Inhibiteur sélectif et spécifique du courant If sinusal, l'ivabradine, molécule issue de la recherche Servier, est le premier médicament capable de ralentir la fréquence cardiaque, au repos comme à l'effort, sans effet inotrope, dromotrope ou bathmotrope négatif, et sans modifier la repolarisation ventriculaire.
La réduction de la fréquence cardiaque est une alternative intéressante pour prévenir l'ischémie myocardique, responsable de l'angor. L'ivabradine est un inhibiteur sélectif du courant If, dont dépend la dépolarisation diastolique des cellules pacemaker du noeud sinusal. L'ivabradine ralentit la fréquence cardiaque, et, contrairement aux bêtabloquants, n'a pas d'effet sur l'inotropisme, la relaxation cardiaque, le volume d'éjection systolique, le débit et la résistance coronaire, à réduction équivalente de la fréquence. Cette molécule a un effet anti-ischémique par l'intermédiaire d'une réduction de la consommation d'oxygène associée à l'allongement de la perfusion coronaire diastolique.
Au moins aussi efficace que l'aténolol dans l'angor
Après avoir résumé les premiers essais ayant démontré le potentiel anti-ischémique de l'ivabradine en clinique, J.-C. Tardif (Canada) a rappelé les résultats de l'étude baptisée INITIATIVE, la plus importante réalisée jusqu'à présent dans l'angor stable. Cette étude, dite de non-infériorité, avait pour objectif de comparer les effets anti-ischémique et anti-angineux de l'ivabradine à ceux de l'aténolol chez des patients souffrant d'un angor stable depuis au moins trois mois. Menée en double aveugle sur des groupes parallèles, elle porte sur 939 patients ayant une atteinte coronarienne documentée, qui ont été répartis de façon aléatoire en trois groupes. Dans un premier temps, les deux premiers groupes ont reçu 5 mg d'ivabradine deux fois par jour et le troisième 50 mg d'aténolol une fois par jour pendant un mois ; après quoi, la posologie a été portée à 7,5 mg d'ivabradine deux fois par jour dans le premier, à 10 mg d'ivabradine deux fois par jour dans le deuxième et à 100 mg d'aténolol dans le troisième, pendant trois mois supplémentaires. Les patients ont subi des épreuves d'effort à l'entrée puis à l'issue du premier et du quatrième mois de traitement.

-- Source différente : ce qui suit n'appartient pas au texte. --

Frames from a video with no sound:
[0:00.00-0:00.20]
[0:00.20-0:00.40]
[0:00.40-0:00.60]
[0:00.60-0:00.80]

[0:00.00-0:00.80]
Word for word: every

Le critère de jugement principal était la capacité d'effort. Celle-ci a augmenté de 86 ± 129,0 s et de 91,7 ± 118,8 s dans les groupes ivabradine 7,5 mg et 10 mg deux fois par jour et de 78,8 ± 133,4 s dans le groupe aténolol. Les délais d'apparition d'un angor limitant et d'un sous-décalage de ST de 1 mm ont également été accrus de manière significative.

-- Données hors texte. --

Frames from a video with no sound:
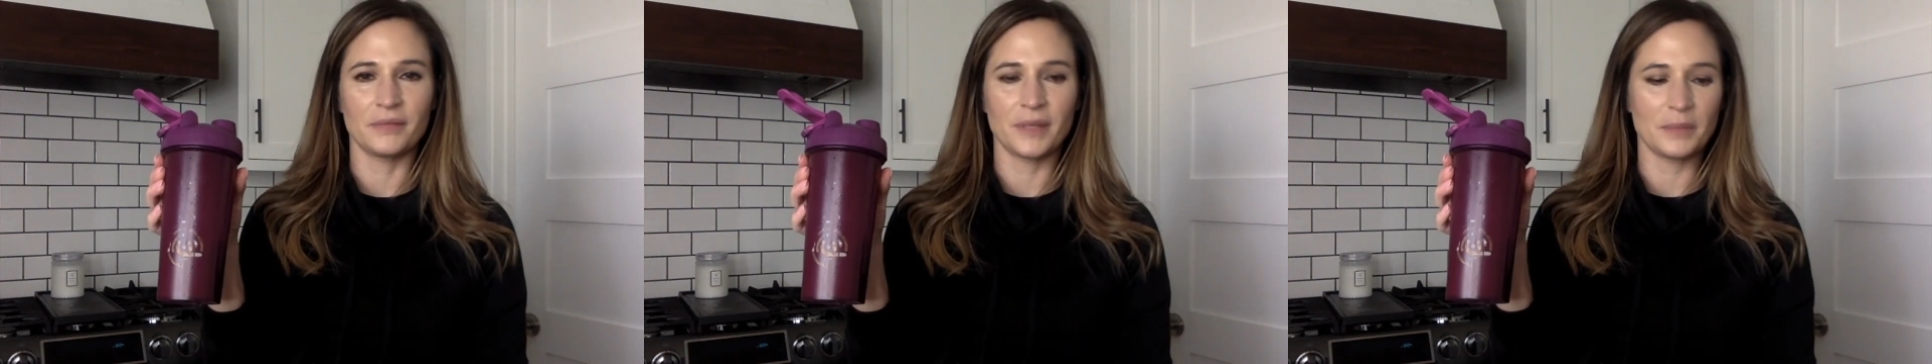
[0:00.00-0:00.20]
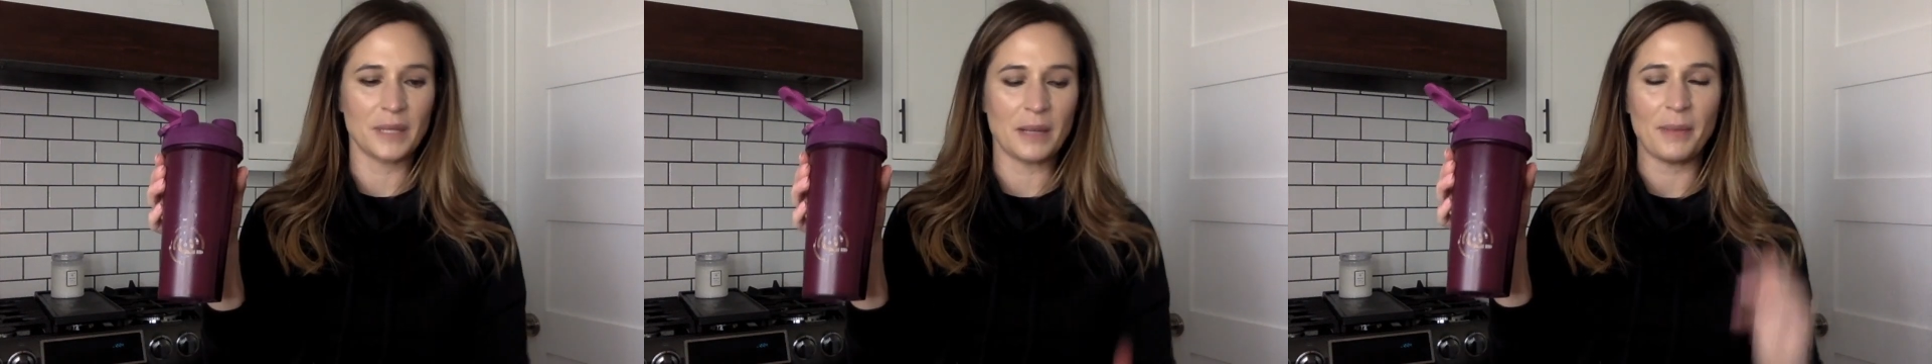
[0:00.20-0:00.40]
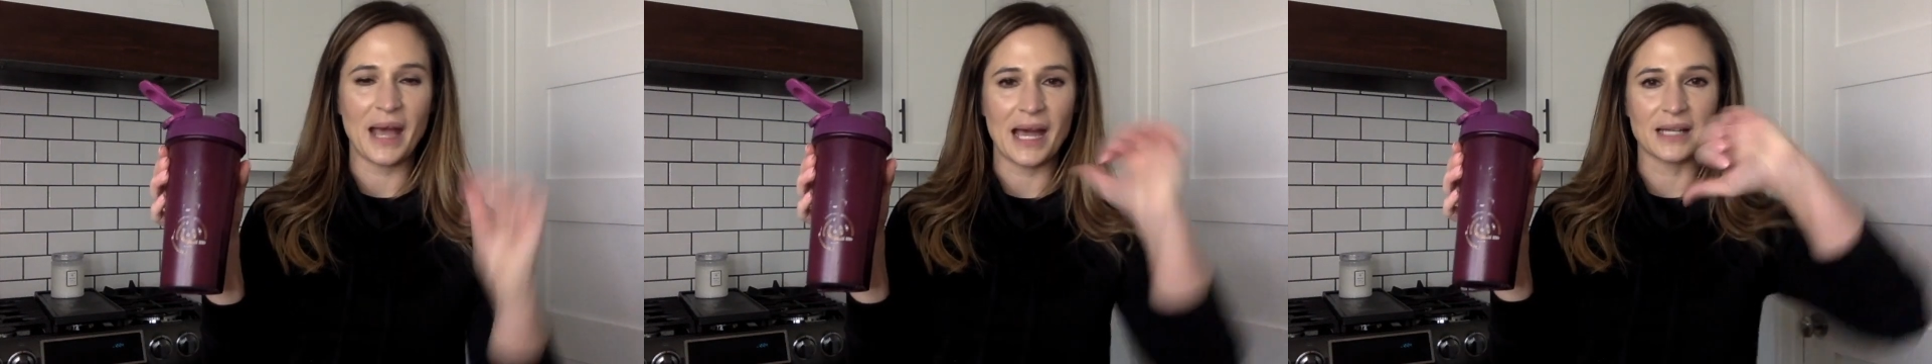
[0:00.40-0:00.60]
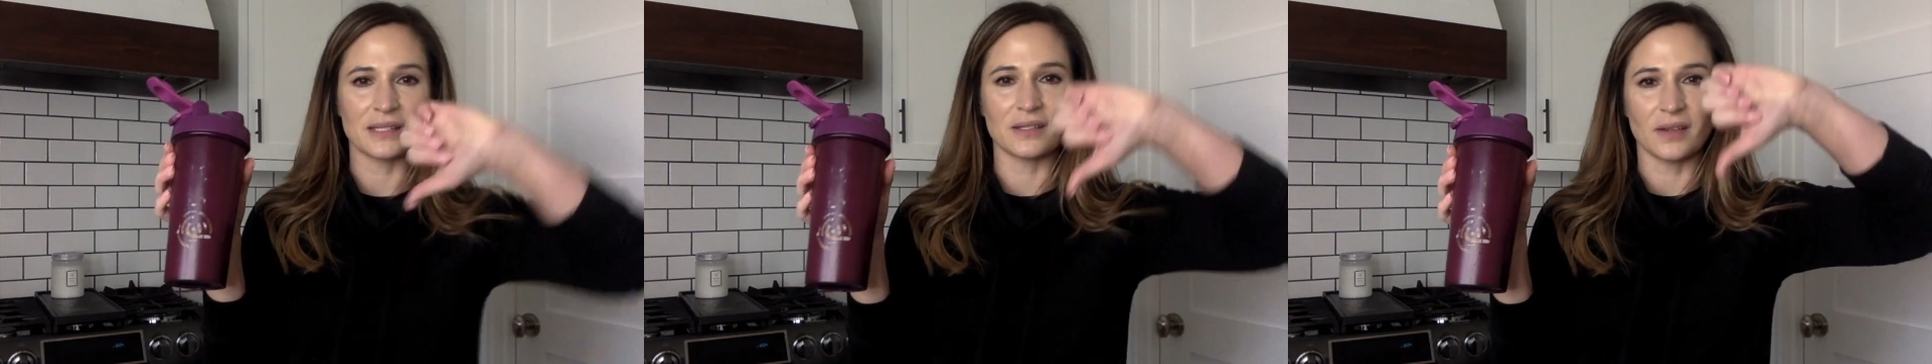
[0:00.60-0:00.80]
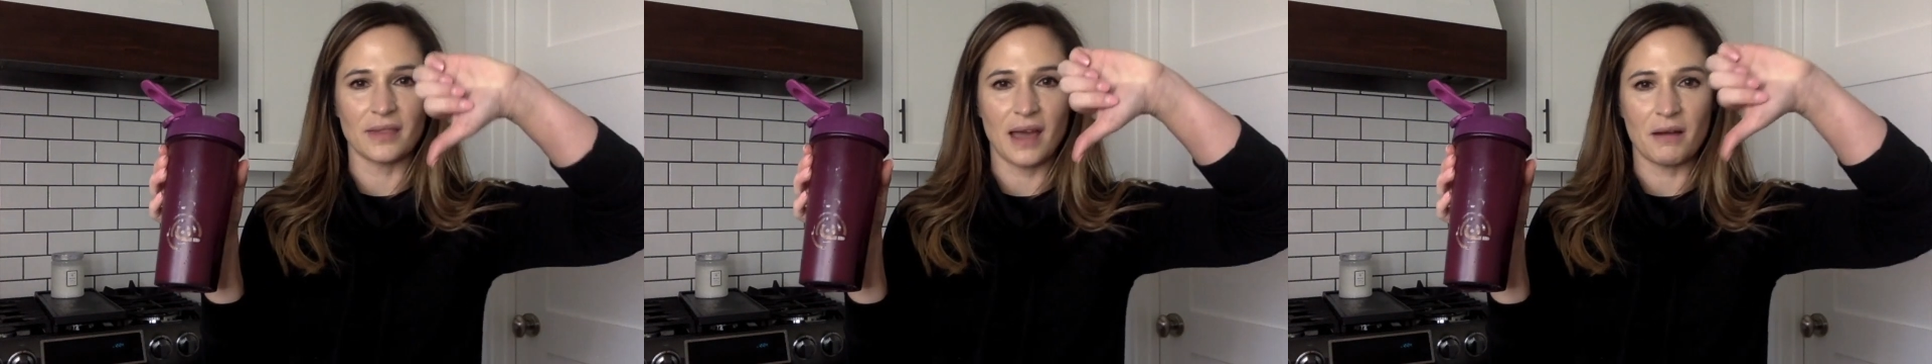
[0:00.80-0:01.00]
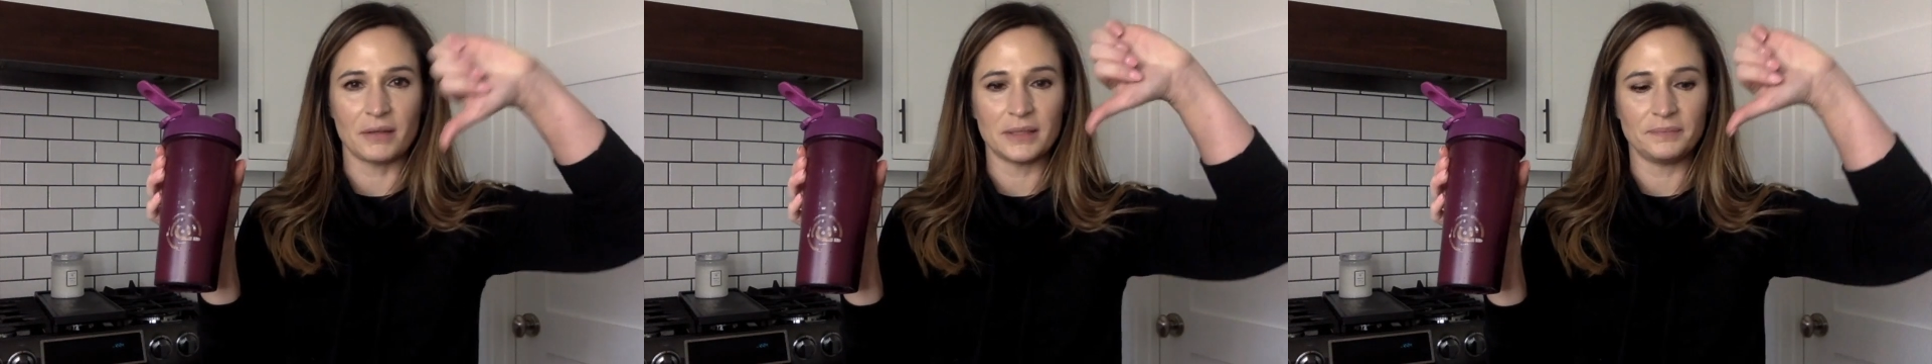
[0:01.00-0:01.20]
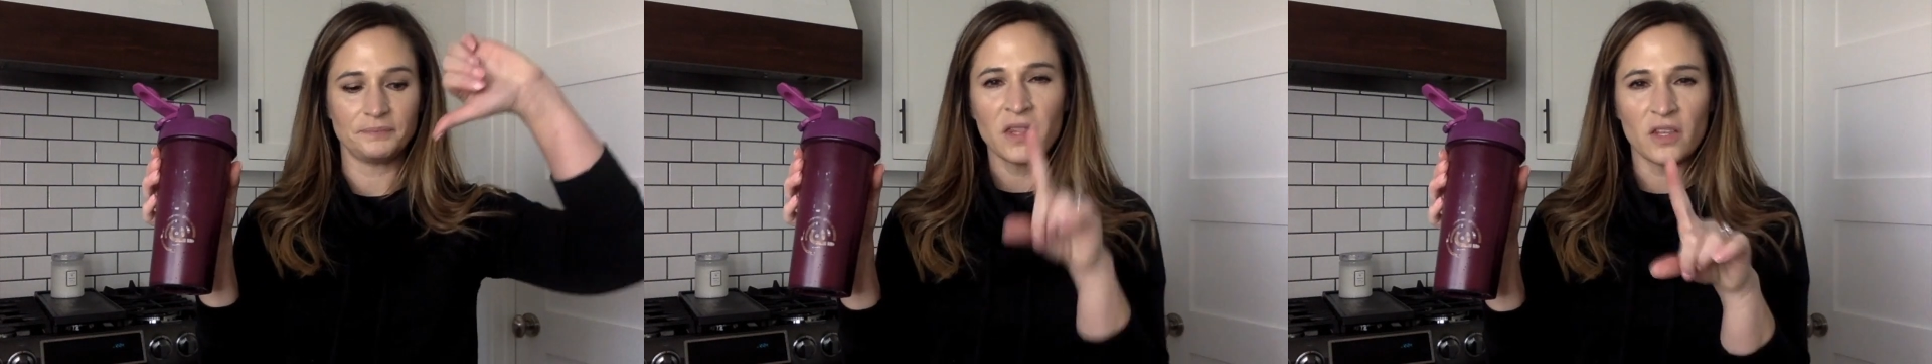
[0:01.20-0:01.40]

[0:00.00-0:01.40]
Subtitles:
I'm gonna pass on that one.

La non-infériorité de l'ivabradine a été démontrée sur tous les critères d'effort pris en compte.
Les effets indésirables classiques des bêtabloquants n'ont pas été constatés chez les patients traités par ivabradine. Seuls quelques troubles visuels discrets ont été notés chez ces derniers, et ils n'ont conduit à l'arrêt du traitement que dans 5 cas.
L'ivabradine (Procoralan) se révèle ainsi en mesure de représenter un progrès significatif dans la prise en charge de l'angor stable du fait de son efficacité au moins équivalente à celle d'un bêtabloquant de référence, mais aussi à un profil de tolérance qui devrait favoriser l'observance du traitement.
D'après la communication de J.-C. Tardif (Canada), lors du Congrès de l'European Society of Cardiology, Vienne.